第129話 オカ研ツートップの特訓は悲惨の一言

 次に出てきたのはリアスへの修行の事だった。バゼルザーク先輩としても苦労したらしい。

 

 

 

 

リアスの修行

 

「君の修行を行うバゼルザーク・アイスマンだ。グレモリー眷属の将として戦うにあたっての課題として、最低限の物を用意してみた」

 

「……それがこれなの?」

 

 彼と彼女の間にあるテーブルの上に置かれているのは五枚のチェス盤。しかも全ての盤上の黒駒は彼女の側にある。

 

「試合をするにあたっては個々の眷属の戦術戦略を頭で整理し、即座に指揮できなければならない。また戦略を実働させるにあたっては先読みする目を養う事も必要になる。君はチェスを日常的に好むようだと報告が有ったので用意してみたのだが?」

 

「それがどうして五枚同時に駒を動かす特訓になるのよ!」

 

「並列思考を養うのに効果的だからだ。一人一人に戦略を直列思考していたのでは勝負もままならん。並列思考が出来ねばこの先の戦いにさえ勝利も陰るだろう。格上相手の戦いとはそれだけ厄介で危険なのだよ」

 

 バゼルザーク先輩はそう言うとそのまま1つの盤の前に着き、勝負を促す。リアスはそれに戸惑いながらも促されるままに自分の駒に指を添えた。彼女が手を付けた黒の歩兵、それが動いた次の瞬間、即座に彼も自分の駒を動かして待機状態に落ち着く。

 

「……えっ?」

 

「何をしているのかね? 次は隣の盤の駒を動かしなさい。この特訓はそう言うものだよ?」

 

 彼にそう言われてリアスはこの特訓の意外性と異常性を理解させられた。確かに並行思考の鍛錬に他ならないと。それと同時に辟易もした。これがいつまで続くのかと。

 

 そして1時間後、思考回路をショートさせてテーブルに突っ伏すリアスの姿がそこにあった。対するバゼルザークは涼しげな顔で紅茶を口にしてる。勝負の結果はもちろんリアスの全敗。

 

「この程度で思考回路を混線させた挙句に焼き付かせては話にもならん。一群の将としても無様が過ぎるぞ、リアス・グレモリー」

 

 

 

「……という具合だ」

 

 彼の説明を一通り聞いて俺は顔を引きつらせてしまう。いきなりそれは洒落がキツイだろう。
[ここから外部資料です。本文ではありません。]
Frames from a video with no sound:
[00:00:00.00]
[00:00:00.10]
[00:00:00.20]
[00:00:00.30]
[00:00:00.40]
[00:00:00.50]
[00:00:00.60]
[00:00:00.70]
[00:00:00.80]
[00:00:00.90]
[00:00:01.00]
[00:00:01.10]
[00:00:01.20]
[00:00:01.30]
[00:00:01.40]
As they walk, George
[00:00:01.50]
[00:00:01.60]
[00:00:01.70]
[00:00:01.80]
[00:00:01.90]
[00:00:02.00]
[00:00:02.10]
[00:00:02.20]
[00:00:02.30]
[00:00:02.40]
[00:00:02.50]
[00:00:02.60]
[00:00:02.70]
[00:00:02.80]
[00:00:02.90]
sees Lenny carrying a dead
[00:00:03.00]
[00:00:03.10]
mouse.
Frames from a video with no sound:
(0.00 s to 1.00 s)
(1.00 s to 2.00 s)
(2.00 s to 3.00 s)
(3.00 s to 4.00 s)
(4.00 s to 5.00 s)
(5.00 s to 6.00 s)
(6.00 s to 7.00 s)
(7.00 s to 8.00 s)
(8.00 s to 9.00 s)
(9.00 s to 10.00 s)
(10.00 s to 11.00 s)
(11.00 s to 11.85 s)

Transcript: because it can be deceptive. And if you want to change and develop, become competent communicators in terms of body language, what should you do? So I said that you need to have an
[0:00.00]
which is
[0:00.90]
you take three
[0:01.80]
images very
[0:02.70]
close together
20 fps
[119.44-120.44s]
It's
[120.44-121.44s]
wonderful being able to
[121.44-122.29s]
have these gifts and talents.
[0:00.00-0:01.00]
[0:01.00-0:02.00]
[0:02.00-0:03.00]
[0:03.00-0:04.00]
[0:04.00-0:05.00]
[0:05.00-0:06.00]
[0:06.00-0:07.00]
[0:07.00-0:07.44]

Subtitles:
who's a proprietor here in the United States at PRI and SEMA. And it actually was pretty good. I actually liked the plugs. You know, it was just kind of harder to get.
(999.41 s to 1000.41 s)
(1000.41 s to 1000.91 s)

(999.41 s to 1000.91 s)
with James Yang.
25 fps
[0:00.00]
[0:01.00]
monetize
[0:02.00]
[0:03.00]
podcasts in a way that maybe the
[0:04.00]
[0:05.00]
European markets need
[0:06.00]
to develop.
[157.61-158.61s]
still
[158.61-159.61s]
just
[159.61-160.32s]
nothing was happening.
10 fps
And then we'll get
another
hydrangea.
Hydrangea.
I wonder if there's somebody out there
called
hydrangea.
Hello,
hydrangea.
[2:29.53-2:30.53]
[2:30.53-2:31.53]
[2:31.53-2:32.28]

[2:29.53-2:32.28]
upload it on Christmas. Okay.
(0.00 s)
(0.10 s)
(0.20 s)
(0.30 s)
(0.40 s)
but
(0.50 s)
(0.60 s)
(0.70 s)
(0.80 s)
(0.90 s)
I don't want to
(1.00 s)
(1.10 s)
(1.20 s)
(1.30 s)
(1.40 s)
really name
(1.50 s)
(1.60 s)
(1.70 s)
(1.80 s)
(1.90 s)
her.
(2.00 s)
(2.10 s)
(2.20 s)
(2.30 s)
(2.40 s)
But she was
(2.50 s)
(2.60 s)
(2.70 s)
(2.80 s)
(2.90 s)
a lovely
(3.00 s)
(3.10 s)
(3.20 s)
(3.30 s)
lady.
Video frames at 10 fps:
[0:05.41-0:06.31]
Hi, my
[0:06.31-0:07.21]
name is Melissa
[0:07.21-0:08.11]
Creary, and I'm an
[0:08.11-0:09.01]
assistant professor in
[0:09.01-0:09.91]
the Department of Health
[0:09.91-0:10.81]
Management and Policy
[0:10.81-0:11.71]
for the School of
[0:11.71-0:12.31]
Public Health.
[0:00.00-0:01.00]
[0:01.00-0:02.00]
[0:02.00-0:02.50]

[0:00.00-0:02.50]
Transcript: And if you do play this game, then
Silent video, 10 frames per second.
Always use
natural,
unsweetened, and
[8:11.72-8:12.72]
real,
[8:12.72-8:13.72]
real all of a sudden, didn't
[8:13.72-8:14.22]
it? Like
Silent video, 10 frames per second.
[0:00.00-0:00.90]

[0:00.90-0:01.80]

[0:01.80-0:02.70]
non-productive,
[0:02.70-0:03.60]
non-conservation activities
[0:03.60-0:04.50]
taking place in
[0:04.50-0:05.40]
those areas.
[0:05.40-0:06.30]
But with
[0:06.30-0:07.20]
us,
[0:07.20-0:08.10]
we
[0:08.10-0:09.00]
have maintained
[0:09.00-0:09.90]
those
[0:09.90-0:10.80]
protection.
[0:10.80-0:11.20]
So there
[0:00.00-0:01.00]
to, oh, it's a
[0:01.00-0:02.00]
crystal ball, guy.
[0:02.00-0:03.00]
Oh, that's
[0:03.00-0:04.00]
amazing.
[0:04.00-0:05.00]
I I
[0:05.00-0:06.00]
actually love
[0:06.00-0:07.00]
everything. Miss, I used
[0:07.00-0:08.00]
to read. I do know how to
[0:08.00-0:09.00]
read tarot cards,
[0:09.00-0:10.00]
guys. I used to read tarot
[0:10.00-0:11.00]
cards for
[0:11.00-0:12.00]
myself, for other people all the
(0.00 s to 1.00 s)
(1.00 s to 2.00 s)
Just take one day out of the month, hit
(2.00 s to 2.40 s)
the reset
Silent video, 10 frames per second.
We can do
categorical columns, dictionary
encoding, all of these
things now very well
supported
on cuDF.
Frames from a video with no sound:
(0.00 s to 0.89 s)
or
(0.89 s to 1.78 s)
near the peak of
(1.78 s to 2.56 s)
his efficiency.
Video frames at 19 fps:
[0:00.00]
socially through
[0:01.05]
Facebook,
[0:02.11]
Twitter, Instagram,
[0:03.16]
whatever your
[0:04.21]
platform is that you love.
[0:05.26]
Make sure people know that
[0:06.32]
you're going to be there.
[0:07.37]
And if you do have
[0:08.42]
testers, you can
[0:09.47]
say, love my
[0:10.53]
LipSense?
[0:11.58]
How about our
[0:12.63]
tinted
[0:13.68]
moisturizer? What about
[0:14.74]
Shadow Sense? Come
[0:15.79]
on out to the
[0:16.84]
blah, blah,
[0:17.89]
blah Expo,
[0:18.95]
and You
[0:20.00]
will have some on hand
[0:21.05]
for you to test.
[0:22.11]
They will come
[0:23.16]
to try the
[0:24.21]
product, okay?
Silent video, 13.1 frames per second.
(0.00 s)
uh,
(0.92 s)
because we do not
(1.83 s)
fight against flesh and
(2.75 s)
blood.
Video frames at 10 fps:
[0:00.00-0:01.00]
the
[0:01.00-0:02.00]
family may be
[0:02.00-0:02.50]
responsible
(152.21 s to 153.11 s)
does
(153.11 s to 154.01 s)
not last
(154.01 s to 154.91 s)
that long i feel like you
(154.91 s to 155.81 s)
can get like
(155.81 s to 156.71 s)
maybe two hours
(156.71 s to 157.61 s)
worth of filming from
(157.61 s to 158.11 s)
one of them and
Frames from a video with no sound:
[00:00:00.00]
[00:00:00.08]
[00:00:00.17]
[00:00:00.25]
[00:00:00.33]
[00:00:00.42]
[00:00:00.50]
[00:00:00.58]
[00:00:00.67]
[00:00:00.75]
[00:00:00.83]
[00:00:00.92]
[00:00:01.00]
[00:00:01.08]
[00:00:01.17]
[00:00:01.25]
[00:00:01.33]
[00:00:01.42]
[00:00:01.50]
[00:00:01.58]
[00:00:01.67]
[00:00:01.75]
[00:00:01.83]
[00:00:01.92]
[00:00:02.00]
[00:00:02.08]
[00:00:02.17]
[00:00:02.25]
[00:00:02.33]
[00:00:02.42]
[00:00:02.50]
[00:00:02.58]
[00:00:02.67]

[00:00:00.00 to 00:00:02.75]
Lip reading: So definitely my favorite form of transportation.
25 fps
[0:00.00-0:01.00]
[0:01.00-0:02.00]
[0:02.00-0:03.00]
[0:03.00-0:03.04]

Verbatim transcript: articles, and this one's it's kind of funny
頭から煙だって吹くわな。

 

「それじゃあ、次は私の番よね?」

 

 そういってマクレノリス先輩が報告を始めた。

 

 

 

朱乃の修行

 

「……魔力の修行……ですか?」

 

「ええ、雷を落とすだけが魔力の使い道と言う訳じゃ無いわ。その雷自体も様々な姿を持っているの」

 

 何を感じたのか僅かに引いている朱乃に対してマクレノリス先輩はその顔に微笑を浮かべながら挑発的な目を向けている。

 

「一発見せてもらえるかしら? 子猫ちゃん」

 

 熟女の徴発を受け、うら若き女子高生はムキになったのかスッと右手を上に伸ばし、雷を落とす。落とす位置は熟女のすぐ傍。

 

 しかし命中の手ごたえどころか翳めた気配さえ届かない。

 

「……この程度かしら。この程度なら私は『雷の女帝』でも名乗れそうねぇ」

 

 マクレノリスはそう言ってから右に腕を伸ばす。その瞬間、雷がうねりながらも垂直落下を果たし、地面に穴を穿つ。

 

 ここで2人の間に決定的な魔力の差が生じた。朱乃の落とす雷には時間が発生するが、マクレノリス先輩の雷には発動から着弾までの時間差が無い。下手するとレーザー光線にさえ見えてしまう。

 

「この雷の構造が理解できないと、お話にならないわよ? 貴女の魔力はその程度かしら?」

 

「あらあら、困ってしまいますわね」

 

 熟女の徴発に小娘は困った表情をその顔に浮かべる。雰囲気的にはポーズのように見えるが、朱乃は真剣に困惑していた。少なくても自分の熟知している雷の構造ではない、初見の雷の構造に。

 

 いくらまっすぐに落ちると言っても所詮は雷、着弾点には必ずズレが生じるのが道理。しかし彼女の穿った雷は垂直落下を果たしたのだ。

 

「この程度も出来ないようなら、貴女の中の光の力を使うしか無いわよぉ?」

 

「くぅ……」

 

 朱乃の中に何があるのか、マクレノリス先輩はそれを示唆するが、彼女はそれを拒絶するように歯噛みする。だが己を鍛える修業は始まったばかりである。

 

 

 

「と言った所かしら」

 

 マクレノリス先輩はそう言って一息つく。確かに魔法に関してはこの先輩達の中では彼女が一番優れている。ここは黙って彼女に任せるしかなさそうだ。朱乃のプライドが持てば良いのだが。